The U.S. transportation sector – its systems and practices – has played a significant part in growing the nation’s energy dependency on foreign energy supplies, principally petroleum, and in contributing to higher oil prices and other energy price increases. In 2007, 69 percent of the nation’s total petroleum products were consumed in the transportation sector, with petroleum products powering more than 98 percent of the nation’s transportation mobility. Currently, the U.S. is the world’s largest energy consumer and largest greenhouse gas emitter.
“America’s mayors understand all too well that our nation cannot remain economically competitive with the world if we continue down this path,” said Hickenlooper. This means going forward, all federally-assisted transportation investments in a metropolitan area must address energy and climate concerns, through needed shifts and reforms in federal policies and programs that emphasize sustainable transportation investments led by the Conference’s Metropolitan Mobility Program.
Metro Mobility: Rebuilding America’s Infrastructure
Mayors also believe that we must rebuild and modernize our transportation infrastructure in ways that are more energy efficient, less reliant on foreign oil, and more environmentally sensitive.
As proposed in the Conference’s Metropolitan Mobility Program, to accelerate the rebuilding or metropolitan infrastructure in ways that confront our nation’s energy and climate challenges, federal policy must increasingly empower local elected officials, especially in metropolitan areas, to make the decisions on how federal transportation resources are invested.
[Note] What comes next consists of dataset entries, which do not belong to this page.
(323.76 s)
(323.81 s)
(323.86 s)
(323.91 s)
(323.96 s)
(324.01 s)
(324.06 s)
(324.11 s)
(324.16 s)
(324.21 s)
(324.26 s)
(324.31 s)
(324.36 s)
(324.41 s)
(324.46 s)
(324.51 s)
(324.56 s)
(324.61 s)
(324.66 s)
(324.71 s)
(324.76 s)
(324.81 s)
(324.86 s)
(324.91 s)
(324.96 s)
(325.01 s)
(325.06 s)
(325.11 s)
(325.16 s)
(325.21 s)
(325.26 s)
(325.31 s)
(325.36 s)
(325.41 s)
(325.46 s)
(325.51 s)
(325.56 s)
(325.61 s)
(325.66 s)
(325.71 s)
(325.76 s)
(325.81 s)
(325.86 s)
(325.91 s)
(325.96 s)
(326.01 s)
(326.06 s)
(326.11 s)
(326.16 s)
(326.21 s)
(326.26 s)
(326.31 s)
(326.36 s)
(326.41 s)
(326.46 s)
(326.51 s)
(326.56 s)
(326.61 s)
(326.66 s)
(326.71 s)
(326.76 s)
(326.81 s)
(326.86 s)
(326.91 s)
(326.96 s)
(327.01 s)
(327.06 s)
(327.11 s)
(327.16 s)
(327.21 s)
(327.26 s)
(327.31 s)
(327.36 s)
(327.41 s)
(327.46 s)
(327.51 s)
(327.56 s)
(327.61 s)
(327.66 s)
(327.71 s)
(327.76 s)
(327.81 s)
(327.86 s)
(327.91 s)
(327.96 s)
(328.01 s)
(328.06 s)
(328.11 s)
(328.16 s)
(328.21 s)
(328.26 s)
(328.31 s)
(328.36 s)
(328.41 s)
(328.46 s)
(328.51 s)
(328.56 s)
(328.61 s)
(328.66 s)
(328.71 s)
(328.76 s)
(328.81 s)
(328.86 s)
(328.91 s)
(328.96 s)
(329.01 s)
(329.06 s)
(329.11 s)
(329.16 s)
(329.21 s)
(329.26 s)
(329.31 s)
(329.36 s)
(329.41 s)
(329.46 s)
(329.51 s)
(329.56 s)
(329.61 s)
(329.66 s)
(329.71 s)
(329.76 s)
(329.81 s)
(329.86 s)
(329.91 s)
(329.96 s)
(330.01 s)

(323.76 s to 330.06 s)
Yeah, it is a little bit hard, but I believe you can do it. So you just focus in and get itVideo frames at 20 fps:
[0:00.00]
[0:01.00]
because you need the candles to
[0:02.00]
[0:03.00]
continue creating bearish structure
Mayors believe that brining our nation’s public transportation (bus and rail) assets to a state of good repair and building new systems is essential to meeting future sustainable mobility needs of our cities and their metropolitan areas.
As a broader policy matter, the next surface transportation authorization should empower and incentivize mayors to better connect investment decisions to land use, economic development, energy, and environmental factors.
The current federal surface transportation program, which was authorized by the Safe, Accountable, Flexible, Efficient Transportation Equity Act: A Legacy for Users (SAFETEA-LU) in 2005, is set to expire September 30 of this year.